For Derek Chauvin, nine minutes and twenty-nine seconds have turned into twenty-two and a half years — the prison sentence he recently received for the murder of George Floyd.
Chauvin famously knelt on George Floyd’s neck last year, as Floyd lay handcuffed and helpless, for those nine-plus minutes, while three colleagues stood by, indifferent to the murder so obviously underway . . . police administering the death sentence to a man accused of trying to use a counterfeit $20 bill at a nearby convenience store.
Unfortunately for the smirking Chauvin, his crime was caught on cellphone video and shocked much of the nation and the world. And a year later, something almost unprecedented happened: A police officer was held accountable for killing a black man.
But is this “justice” or is it simply bureaucracy? George Floyd is still dead. His young daughter remains robbed of her father; his loved ones, his family, still have a terrifying void in their lives. And the racist social structure in which Chauvin acted, though now under intense scrutiny, remains intact. People continue to needlessly suffer and die at the hands of our militarized police.
Something is missing here. A collective ignorance, you might say, also remains intact, though Floyd’s brother, Terrence, shattered that ignorance briefly during court testimony, when he addressed his brother’s killer:
“Why?” he asked Chauvin. “What were you thinking? What was going through your head when you had your knee on my brother’s neck . . . why did you stay there?”
The more I ponder this question — “why?” — the larger it grows. Whatever justice is, I believe it begins here.
In essence, Terrence Floyd’s question digs to the heart of this unaddressed American — and global — wound. Something is wrong. Something is broken. An officer of the law, who has sworn to serve and protect us, felt no obligation whatsoever to let a man breathe, to let a man live. This man’s life didn’t matter. Why?
We may think we know the answer, or at least a simplistic version of it, but we still need to hear Chauvin’s words. Oh! What if we had a justice system based on healing rather than punishment? What if we tried to repair what has been harmed, to understand the deep, complex causes of this harm, and address them, rather than simply slapping a wrongdoer with a sentence, administering tit for tat, then shrugging and moving on?
We owe more than that to George Floyd.
All things are interrelated. Everything in the universe is part of a single whole. Everything is connected in some way to everything else. It is therefore possible to understand something only if we can understand how it is connected to everything else.
Terrence Floyd’s question digs to the heart of this unaddressed American — and global — wound. Something is wrong. Something is broken.

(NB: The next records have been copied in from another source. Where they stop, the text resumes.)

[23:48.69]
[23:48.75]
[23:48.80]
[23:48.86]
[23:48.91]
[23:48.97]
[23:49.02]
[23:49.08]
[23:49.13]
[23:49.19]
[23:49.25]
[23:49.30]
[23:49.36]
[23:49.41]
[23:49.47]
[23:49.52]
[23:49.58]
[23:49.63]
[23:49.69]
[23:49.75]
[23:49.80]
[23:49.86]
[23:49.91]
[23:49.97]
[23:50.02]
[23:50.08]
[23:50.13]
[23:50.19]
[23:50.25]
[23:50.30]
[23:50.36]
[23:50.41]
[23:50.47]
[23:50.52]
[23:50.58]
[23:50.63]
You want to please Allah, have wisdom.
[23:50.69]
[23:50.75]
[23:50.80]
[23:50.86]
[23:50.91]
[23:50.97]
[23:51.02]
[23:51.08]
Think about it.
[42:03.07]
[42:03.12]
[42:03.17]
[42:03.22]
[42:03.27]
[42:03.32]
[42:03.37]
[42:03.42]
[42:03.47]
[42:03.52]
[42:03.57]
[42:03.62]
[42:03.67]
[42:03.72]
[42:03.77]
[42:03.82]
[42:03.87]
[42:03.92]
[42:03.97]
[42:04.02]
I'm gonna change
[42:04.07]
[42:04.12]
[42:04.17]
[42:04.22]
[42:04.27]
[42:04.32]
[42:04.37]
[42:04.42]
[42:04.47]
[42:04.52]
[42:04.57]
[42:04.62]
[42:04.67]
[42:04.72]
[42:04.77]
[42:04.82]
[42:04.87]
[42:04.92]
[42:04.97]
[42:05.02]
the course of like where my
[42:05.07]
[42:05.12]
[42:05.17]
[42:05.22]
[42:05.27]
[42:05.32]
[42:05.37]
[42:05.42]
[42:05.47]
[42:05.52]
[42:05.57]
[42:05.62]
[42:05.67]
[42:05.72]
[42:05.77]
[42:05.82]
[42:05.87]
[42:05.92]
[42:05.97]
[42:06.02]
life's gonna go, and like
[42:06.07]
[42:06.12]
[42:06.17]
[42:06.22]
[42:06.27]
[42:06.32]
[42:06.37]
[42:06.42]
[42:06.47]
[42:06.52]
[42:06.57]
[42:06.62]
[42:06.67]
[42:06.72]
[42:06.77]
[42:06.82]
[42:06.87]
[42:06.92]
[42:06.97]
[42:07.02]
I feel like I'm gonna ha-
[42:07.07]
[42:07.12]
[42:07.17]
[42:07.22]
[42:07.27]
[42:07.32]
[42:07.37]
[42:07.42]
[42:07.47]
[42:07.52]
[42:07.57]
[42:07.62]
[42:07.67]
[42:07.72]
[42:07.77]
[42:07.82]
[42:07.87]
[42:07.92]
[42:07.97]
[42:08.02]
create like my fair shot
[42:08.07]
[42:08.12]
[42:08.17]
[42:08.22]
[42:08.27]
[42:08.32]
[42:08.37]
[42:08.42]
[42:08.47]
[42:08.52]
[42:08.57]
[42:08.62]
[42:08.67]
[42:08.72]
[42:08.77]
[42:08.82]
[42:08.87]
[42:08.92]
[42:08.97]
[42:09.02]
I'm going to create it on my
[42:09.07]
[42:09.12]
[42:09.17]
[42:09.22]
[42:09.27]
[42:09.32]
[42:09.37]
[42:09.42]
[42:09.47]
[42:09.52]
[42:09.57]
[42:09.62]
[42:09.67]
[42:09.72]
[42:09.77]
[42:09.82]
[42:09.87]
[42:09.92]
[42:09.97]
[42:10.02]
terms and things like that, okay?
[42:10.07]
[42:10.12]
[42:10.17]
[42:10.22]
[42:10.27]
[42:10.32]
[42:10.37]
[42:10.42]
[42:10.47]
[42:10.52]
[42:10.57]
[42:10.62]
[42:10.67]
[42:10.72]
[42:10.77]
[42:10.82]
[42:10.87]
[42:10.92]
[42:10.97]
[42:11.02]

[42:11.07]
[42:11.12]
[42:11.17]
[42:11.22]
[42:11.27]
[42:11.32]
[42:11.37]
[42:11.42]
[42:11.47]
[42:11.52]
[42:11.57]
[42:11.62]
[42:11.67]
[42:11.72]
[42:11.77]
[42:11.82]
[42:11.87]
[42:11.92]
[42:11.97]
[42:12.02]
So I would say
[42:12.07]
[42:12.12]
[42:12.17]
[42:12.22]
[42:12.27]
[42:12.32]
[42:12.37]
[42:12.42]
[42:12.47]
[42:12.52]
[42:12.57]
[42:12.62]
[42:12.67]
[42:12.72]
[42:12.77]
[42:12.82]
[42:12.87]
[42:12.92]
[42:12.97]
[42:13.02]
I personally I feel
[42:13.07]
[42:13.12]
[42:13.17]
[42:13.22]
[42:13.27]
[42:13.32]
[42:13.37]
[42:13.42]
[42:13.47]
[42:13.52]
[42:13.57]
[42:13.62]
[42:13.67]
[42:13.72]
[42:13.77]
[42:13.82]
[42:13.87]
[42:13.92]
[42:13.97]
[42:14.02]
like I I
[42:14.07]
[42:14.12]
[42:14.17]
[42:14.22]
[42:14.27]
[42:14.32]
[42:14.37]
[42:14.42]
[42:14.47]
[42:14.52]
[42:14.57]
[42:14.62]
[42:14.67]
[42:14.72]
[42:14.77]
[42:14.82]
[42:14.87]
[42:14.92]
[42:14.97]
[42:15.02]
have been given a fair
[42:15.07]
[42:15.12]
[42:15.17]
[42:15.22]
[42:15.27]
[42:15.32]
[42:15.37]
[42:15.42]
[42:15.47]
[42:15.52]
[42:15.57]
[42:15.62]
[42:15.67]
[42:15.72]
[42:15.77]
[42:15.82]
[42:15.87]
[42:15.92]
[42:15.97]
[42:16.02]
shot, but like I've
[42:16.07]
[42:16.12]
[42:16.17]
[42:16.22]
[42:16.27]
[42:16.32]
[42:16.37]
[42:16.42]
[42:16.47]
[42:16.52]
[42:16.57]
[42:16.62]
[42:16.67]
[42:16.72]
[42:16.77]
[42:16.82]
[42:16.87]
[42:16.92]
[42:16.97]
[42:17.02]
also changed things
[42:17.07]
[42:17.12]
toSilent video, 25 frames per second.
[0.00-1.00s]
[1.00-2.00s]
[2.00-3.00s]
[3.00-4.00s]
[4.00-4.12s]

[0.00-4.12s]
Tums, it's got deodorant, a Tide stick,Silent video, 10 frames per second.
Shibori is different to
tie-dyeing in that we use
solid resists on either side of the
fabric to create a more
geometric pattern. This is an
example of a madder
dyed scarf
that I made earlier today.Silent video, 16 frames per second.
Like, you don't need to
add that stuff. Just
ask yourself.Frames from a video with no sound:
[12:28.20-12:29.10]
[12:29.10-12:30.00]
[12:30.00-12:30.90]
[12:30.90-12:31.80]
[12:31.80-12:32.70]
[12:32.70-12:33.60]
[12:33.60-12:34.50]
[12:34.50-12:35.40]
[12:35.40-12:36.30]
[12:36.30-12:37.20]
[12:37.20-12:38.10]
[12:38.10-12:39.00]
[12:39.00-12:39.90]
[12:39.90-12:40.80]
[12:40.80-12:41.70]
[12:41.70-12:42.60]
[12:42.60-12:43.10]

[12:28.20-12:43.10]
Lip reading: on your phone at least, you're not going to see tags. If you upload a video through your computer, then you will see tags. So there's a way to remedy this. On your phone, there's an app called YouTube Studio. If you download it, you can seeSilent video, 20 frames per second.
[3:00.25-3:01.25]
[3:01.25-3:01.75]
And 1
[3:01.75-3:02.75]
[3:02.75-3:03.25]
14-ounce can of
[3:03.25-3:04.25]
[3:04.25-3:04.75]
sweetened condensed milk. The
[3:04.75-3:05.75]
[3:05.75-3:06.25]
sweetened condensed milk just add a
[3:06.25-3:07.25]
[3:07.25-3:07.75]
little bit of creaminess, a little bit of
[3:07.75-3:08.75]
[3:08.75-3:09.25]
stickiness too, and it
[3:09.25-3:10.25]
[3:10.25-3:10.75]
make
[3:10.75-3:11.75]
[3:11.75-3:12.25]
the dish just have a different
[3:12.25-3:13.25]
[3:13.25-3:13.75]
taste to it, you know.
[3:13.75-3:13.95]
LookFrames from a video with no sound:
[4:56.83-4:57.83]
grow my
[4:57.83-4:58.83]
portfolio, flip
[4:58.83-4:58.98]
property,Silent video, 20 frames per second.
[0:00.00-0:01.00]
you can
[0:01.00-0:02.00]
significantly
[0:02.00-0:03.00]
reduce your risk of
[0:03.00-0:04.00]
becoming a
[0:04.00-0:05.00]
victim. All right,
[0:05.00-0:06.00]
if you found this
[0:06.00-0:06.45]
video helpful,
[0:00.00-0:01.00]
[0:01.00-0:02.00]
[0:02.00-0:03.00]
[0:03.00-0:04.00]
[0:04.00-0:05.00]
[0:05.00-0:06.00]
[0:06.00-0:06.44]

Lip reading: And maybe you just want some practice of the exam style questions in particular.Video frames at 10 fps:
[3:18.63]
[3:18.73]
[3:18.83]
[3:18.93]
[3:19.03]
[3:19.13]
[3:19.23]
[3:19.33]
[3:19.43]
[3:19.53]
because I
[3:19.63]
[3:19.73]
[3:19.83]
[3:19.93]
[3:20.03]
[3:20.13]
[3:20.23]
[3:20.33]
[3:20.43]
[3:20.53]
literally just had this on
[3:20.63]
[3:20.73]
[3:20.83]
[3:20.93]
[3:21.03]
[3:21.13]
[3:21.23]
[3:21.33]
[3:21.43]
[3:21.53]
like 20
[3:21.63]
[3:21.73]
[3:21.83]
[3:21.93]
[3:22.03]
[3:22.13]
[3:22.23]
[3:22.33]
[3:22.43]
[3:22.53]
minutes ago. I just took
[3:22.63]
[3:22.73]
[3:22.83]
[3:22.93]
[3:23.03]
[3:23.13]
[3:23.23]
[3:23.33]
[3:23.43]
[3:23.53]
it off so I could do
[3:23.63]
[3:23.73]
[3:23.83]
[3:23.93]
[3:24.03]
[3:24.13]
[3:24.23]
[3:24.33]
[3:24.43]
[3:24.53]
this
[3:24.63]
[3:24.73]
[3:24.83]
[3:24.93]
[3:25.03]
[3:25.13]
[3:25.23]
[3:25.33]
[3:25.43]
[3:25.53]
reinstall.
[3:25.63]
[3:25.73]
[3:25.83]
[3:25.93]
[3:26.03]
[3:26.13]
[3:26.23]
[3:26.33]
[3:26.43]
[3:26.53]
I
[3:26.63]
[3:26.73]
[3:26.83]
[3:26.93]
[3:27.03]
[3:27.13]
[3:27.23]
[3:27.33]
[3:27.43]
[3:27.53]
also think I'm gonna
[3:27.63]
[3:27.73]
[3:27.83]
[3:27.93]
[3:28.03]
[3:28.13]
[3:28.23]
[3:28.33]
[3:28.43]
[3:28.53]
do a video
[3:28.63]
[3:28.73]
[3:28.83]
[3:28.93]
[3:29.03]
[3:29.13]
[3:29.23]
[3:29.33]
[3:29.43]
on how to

So let’s add a little indigenous wisdom to the mix. The words are one of the Twelve Teachings of the Sacred Tree, which are part of one of my favorite books, Returning to the Teachings, by Rupert Ross.
Everything is connected. Chauvin’s actions on May 25, 2020 are part of the larger context in which he served, and any answer he might have given in response to Terrence Floyd’s question would have addressed that larger context. When that question remains publicly unaddressed, the context of racism and militarism continues to fester within the nation’s police departments. Police across much of the country see themselves as an occupying army. George Floyd, and so many others, were merely “the enemy.” Killing them meant doing their job.
The nation has reached a point of awareness that this is wrong, but I fear the solutions being proposed so far are partial and superficial, because the big question — why? — remains unanswered . . . by which I mean, unanswered in the largest possible context: Derek Chauvin explaining to the family why he killed the man they loved.
Lacking that, the solutions proposed in the George Floyd Justice in Policing Act, which awaits a vote in the Senate, while they have definite value, feel constrained and partial. One provision, for instance, would: “Prohibit racial, religious and discriminatory profiling by law enforcement agencies at the local, state and federal levels and mandate training against such discriminatory profiling.”
The problematic word here is “training”: training against discriminatory profiling. The problem is that the motivation to practice discriminatory profiling, a.k.a., armed racism, sits deeper in the collective human soul than mere “training” is capable of addressing. If the racism is systemic, the entire system has to be, you might say, retrained, which might amount to police officers sitting in peace circles with the families of men and women who have been wrongly killed by them.
As NBC News points out: “The bill aims to end certain police techniques, including chokeholds and carotid holds, two forms of potentially deadly force. Such practices would be banned at the federal level, and federal funding for local and state police agencies would be conditioned on those agencies outlawing them.”
Necessary as it no doubt is to ban police use of chokeholds and carotid holds, the fact that they need to be banned must also be addressed. What if a school principal had to tell the teachers they weren’t allowed to use chokeholds? Obviously there’s a deeper problem lurking in those classrooms.
In no way am I suggesting that police work is simple, or that it is not frequently dangerous. But what if our current, militarized policing, a product of the Jim Crow era, contributes to that danger? What if it is systemically incompatible with a highly functioning, diverse and connected society? The time has come for a large, public conversation, perhaps beginning with the question: Why did you kill my brother?